··· STORED DATA ···

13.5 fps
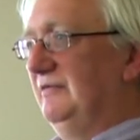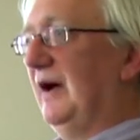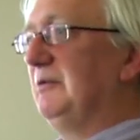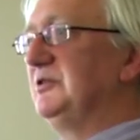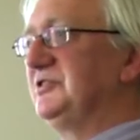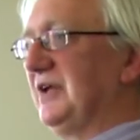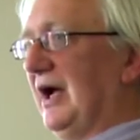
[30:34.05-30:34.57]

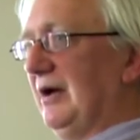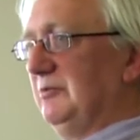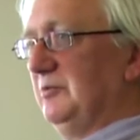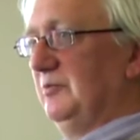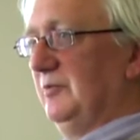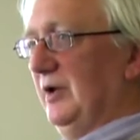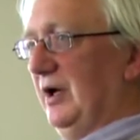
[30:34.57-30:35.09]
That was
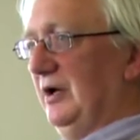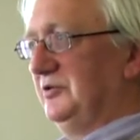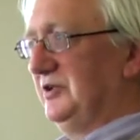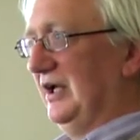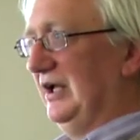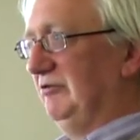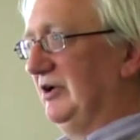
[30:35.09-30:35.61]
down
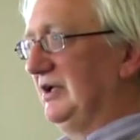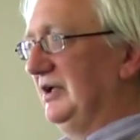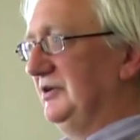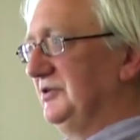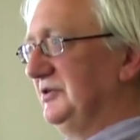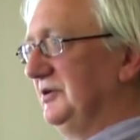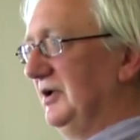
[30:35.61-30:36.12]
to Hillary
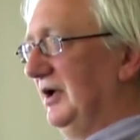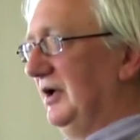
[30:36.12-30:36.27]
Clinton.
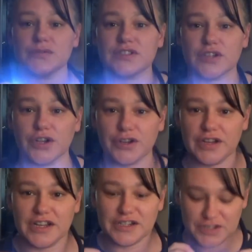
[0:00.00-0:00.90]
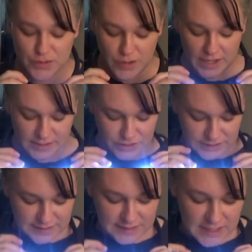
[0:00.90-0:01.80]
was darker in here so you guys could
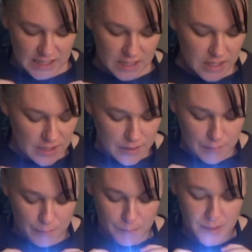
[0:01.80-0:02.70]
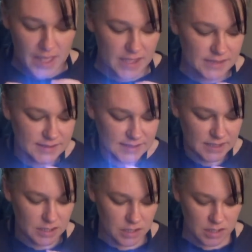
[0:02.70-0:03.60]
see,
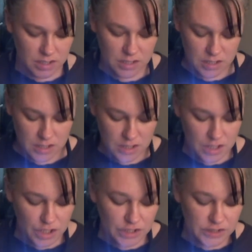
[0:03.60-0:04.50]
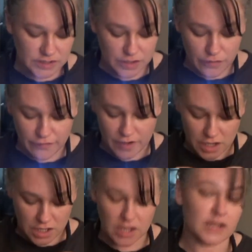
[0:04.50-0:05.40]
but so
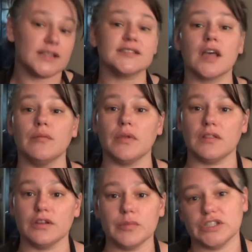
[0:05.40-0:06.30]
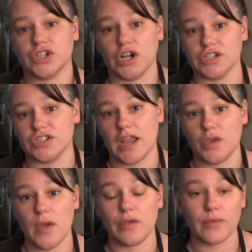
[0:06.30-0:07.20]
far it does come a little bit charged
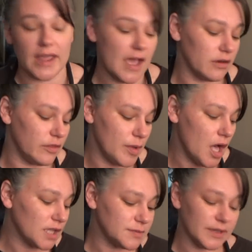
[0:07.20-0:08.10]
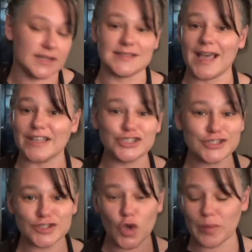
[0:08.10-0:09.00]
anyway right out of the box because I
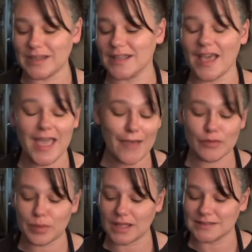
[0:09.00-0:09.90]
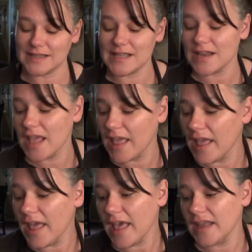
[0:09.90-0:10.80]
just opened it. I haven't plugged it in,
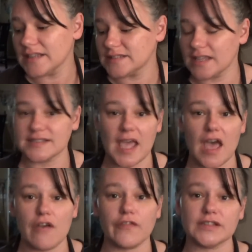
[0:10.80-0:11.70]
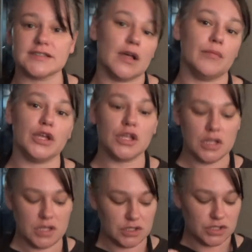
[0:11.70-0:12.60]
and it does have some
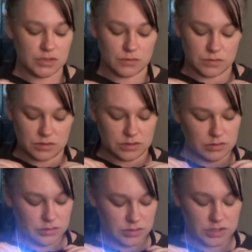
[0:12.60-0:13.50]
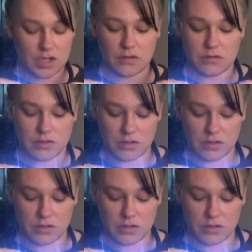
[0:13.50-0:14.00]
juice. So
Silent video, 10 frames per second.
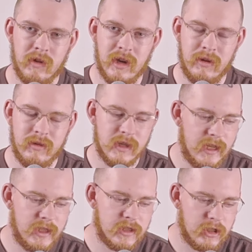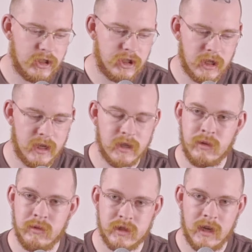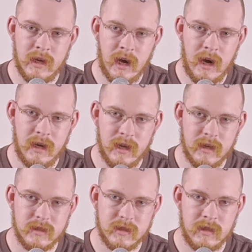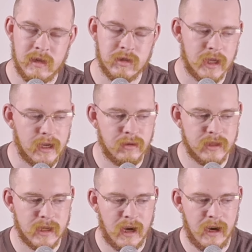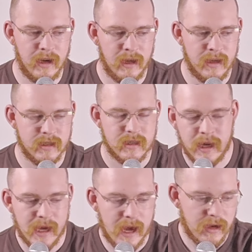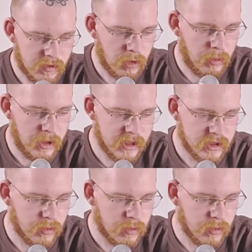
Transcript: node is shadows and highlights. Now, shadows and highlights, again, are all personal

···

WHAT THE EXERCISE ASKS >> Nothing but the lines from the line containing "[0:10.80-0:11.70]" through the last line of the records above should be written out, exactly and without the pictures.

RESULT OF THE EXERCISE >>
[0:10.80-0:11.70]
[0:11.70-0:12.60]
and it does have some
[0:12.60-0:13.50]
[0:13.50-0:14.00]
juice. So
Silent video, 10 frames per second.
Transcript: node is shadows and highlights. Now, shadows and highlights, again, are all personal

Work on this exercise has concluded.